## REQUIREMENT
Retype the entries below without any change.

## MATERIAL SUPPLIED
__________________________________________________
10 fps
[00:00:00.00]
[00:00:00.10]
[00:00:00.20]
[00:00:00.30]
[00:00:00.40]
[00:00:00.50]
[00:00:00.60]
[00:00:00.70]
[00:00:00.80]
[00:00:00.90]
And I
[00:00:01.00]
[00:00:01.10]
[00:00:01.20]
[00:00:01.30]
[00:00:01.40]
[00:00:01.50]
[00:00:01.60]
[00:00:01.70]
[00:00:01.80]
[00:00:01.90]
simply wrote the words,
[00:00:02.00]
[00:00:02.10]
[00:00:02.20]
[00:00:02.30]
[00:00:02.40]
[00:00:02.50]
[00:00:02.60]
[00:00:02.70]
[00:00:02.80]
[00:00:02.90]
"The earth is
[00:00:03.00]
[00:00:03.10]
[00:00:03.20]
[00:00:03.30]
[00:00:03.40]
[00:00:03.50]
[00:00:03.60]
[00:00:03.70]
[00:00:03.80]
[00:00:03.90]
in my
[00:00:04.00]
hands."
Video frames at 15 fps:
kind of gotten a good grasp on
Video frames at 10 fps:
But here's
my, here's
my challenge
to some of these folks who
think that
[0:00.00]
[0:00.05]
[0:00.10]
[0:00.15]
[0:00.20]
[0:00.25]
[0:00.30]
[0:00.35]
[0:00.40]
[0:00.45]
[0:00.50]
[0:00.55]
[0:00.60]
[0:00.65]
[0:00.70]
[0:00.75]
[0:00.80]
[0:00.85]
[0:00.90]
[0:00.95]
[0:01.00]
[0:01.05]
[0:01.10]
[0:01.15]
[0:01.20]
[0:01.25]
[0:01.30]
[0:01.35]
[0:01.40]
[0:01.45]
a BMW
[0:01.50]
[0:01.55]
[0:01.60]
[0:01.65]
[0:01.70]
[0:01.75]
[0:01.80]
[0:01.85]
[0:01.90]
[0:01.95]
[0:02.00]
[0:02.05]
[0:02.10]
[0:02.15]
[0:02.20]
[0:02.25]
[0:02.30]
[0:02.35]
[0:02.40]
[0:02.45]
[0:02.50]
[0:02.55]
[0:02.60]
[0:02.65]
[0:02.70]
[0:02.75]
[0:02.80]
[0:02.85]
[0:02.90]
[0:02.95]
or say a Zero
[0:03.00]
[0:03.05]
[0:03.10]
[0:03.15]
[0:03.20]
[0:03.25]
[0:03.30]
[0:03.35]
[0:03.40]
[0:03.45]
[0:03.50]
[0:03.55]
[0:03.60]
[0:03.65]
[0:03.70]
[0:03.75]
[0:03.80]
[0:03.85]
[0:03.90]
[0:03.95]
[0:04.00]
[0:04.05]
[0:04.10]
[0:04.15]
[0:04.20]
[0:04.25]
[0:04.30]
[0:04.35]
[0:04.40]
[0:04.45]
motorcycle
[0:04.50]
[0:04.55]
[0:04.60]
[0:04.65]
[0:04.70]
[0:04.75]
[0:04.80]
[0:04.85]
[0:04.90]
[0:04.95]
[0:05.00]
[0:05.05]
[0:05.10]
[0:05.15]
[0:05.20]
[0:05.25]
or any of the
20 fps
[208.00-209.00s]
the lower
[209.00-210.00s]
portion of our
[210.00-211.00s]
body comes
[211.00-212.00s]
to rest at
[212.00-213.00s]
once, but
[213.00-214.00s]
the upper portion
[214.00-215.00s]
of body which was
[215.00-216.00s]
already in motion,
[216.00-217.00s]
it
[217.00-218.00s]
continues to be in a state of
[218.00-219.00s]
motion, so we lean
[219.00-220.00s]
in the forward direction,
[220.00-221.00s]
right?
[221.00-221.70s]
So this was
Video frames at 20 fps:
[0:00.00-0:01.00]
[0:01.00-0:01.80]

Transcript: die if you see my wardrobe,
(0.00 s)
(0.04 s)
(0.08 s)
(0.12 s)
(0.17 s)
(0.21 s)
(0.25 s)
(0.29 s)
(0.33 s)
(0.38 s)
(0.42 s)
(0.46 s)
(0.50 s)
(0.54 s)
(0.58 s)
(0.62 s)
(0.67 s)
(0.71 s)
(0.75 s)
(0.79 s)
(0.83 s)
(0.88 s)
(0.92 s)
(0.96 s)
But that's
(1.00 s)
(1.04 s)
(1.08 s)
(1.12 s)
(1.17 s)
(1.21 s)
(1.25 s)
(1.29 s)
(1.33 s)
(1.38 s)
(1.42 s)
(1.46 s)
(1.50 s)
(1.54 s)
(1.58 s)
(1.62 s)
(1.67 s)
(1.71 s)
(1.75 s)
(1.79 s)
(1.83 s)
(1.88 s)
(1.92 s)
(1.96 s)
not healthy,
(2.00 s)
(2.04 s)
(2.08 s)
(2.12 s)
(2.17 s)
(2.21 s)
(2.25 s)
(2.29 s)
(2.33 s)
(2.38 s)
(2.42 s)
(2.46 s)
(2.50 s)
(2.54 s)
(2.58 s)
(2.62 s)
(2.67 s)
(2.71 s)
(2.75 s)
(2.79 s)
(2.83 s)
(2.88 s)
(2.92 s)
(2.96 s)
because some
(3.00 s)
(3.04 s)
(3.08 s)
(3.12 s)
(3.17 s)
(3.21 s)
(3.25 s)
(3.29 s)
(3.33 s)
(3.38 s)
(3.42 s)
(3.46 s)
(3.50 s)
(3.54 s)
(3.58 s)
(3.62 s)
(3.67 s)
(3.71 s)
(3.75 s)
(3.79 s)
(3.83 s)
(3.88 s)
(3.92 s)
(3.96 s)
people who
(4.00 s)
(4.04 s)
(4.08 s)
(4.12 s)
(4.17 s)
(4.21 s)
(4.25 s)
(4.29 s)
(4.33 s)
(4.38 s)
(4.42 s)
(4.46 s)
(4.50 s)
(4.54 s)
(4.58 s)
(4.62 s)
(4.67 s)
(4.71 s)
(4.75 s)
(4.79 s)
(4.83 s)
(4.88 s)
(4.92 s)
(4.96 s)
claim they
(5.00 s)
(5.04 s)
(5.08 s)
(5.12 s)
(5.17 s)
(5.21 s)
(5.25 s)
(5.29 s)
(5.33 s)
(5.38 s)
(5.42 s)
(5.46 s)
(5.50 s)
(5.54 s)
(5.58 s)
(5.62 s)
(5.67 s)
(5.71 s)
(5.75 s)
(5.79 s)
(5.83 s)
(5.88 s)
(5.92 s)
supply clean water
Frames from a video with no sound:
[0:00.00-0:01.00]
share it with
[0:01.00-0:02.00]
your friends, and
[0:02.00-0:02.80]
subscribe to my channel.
__________________________________________________
## PROBLEM SOLUTION
10 fps
[00:00:00.00]
[00:00:00.10]
[00:00:00.20]
[00:00:00.30]
[00:00:00.40]
[00:00:00.50]
[00:00:00.60]
[00:00:00.70]
[00:00:00.80]
[00:00:00.90]
And I
[00:00:01.00]
[00:00:01.10]
[00:00:01.20]
[00:00:01.30]
[00:00:01.40]
[00:00:01.50]
[00:00:01.60]
[00:00:01.70]
[00:00:01.80]
[00:00:01.90]
simply wrote the words,
[00:00:02.00]
[00:00:02.10]
[00:00:02.20]
[00:00:02.30]
[00:00:02.40]
[00:00:02.50]
[00:00:02.60]
[00:00:02.70]
[00:00:02.80]
[00:00:02.90]
"The earth is
[00:00:03.00]
[00:00:03.10]
[00:00:03.20]
[00:00:03.30]
[00:00:03.40]
[00:00:03.50]
[00:00:03.60]
[00:00:03.70]
[00:00:03.80]
[00:00:03.90]
in my
[00:00:04.00]
hands."
Video frames at 15 fps:
kind of gotten a good grasp on
Video frames at 10 fps:
But here's
my, here's
my challenge
to some of these folks who
think that
[0:00.00]
[0:00.05]
[0:00.10]
[0:00.15]
[0:00.20]
[0:00.25]
[0:00.30]
[0:00.35]
[0:00.40]
[0:00.45]
[0:00.50]
[0:00.55]
[0:00.60]
[0:00.65]
[0:00.70]
[0:00.75]
[0:00.80]
[0:00.85]
[0:00.90]
[0:00.95]
[0:01.00]
[0:01.05]
[0:01.10]
[0:01.15]
[0:01.20]
[0:01.25]
[0:01.30]
[0:01.35]
[0:01.40]
[0:01.45]
a BMW
[0:01.50]
[0:01.55]
[0:01.60]
[0:01.65]
[0:01.70]
[0:01.75]
[0:01.80]
[0:01.85]
[0:01.90]
[0:01.95]
[0:02.00]
[0:02.05]
[0:02.10]
[0:02.15]
[0:02.20]
[0:02.25]
[0:02.30]
[0:02.35]
[0:02.40]
[0:02.45]
[0:02.50]
[0:02.55]
[0:02.60]
[0:02.65]
[0:02.70]
[0:02.75]
[0:02.80]
[0:02.85]
[0:02.90]
[0:02.95]
or say a Zero
[0:03.00]
[0:03.05]
[0:03.10]
[0:03.15]
[0:03.20]
[0:03.25]
[0:03.30]
[0:03.35]
[0:03.40]
[0:03.45]
[0:03.50]
[0:03.55]
[0:03.60]
[0:03.65]
[0:03.70]
[0:03.75]
[0:03.80]
[0:03.85]
[0:03.90]
[0:03.95]
[0:04.00]
[0:04.05]
[0:04.10]
[0:04.15]
[0:04.20]
[0:04.25]
[0:04.30]
[0:04.35]
[0:04.40]
[0:04.45]
motorcycle
[0:04.50]
[0:04.55]
[0:04.60]
[0:04.65]
[0:04.70]
[0:04.75]
[0:04.80]
[0:04.85]
[0:04.90]
[0:04.95]
[0:05.00]
[0:05.05]
[0:05.10]
[0:05.15]
[0:05.20]
[0:05.25]
or any of the
20 fps
[208.00-209.00s]
the lower
[209.00-210.00s]
portion of our
[210.00-211.00s]
body comes
[211.00-212.00s]
to rest at
[212.00-213.00s]
once, but
[213.00-214.00s]
the upper portion
[214.00-215.00s]
of body which was
[215.00-216.00s]
already in motion,
[216.00-217.00s]
it
[217.00-218.00s]
continues to be in a state of
[218.00-219.00s]
motion, so we lean
[219.00-220.00s]
in the forward direction,
[220.00-221.00s]
right?
[221.00-221.70s]
So this was
Video frames at 20 fps:
[0:00.00-0:01.00]
[0:01.00-0:01.80]

Transcript: die if you see my wardrobe,
(0.00 s)
(0.04 s)
(0.08 s)
(0.12 s)
(0.17 s)
(0.21 s)
(0.25 s)
(0.29 s)
(0.33 s)
(0.38 s)
(0.42 s)
(0.46 s)
(0.50 s)
(0.54 s)
(0.58 s)
(0.62 s)
(0.67 s)
(0.71 s)
(0.75 s)
(0.79 s)
(0.83 s)
(0.88 s)
(0.92 s)
(0.96 s)
But that's
(1.00 s)
(1.04 s)
(1.08 s)
(1.12 s)
(1.17 s)
(1.21 s)
(1.25 s)
(1.29 s)
(1.33 s)
(1.38 s)
(1.42 s)
(1.46 s)
(1.50 s)
(1.54 s)
(1.58 s)
(1.62 s)
(1.67 s)
(1.71 s)
(1.75 s)
(1.79 s)
(1.83 s)
(1.88 s)
(1.92 s)
(1.96 s)
not healthy,
(2.00 s)
(2.04 s)
(2.08 s)
(2.12 s)
(2.17 s)
(2.21 s)
(2.25 s)
(2.29 s)
(2.33 s)
(2.38 s)
(2.42 s)
(2.46 s)
(2.50 s)
(2.54 s)
(2.58 s)
(2.62 s)
(2.67 s)
(2.71 s)
(2.75 s)
(2.79 s)
(2.83 s)
(2.88 s)
(2.92 s)
(2.96 s)
because some
(3.00 s)
(3.04 s)
(3.08 s)
(3.12 s)
(3.17 s)
(3.21 s)
(3.25 s)
(3.29 s)
(3.33 s)
(3.38 s)
(3.42 s)
(3.46 s)
(3.50 s)
(3.54 s)
(3.58 s)
(3.62 s)
(3.67 s)
(3.71 s)
(3.75 s)
(3.79 s)
(3.83 s)
(3.88 s)
(3.92 s)
(3.96 s)
people who
(4.00 s)
(4.04 s)
(4.08 s)
(4.12 s)
(4.17 s)
(4.21 s)
(4.25 s)
(4.29 s)
(4.33 s)
(4.38 s)
(4.42 s)
(4.46 s)
(4.50 s)
(4.54 s)
(4.58 s)
(4.62 s)
(4.67 s)
(4.71 s)
(4.75 s)
(4.79 s)
(4.83 s)
(4.88 s)
(4.92 s)
(4.96 s)
claim they
(5.00 s)
(5.04 s)
(5.08 s)
(5.12 s)
(5.17 s)
(5.21 s)
(5.25 s)
(5.29 s)
(5.33 s)
(5.38 s)
(5.42 s)
(5.46 s)
(5.50 s)
(5.54 s)
(5.58 s)
(5.62 s)
(5.67 s)
(5.71 s)
(5.75 s)
(5.79 s)
(5.83 s)
(5.88 s)
(5.92 s)
supply clean water
Frames from a video with no sound:
[0:00.00-0:01.00]
share it with
[0:01.00-0:02.00]
your friends, and
[0:02.00-0:02.80]
subscribe to my channel.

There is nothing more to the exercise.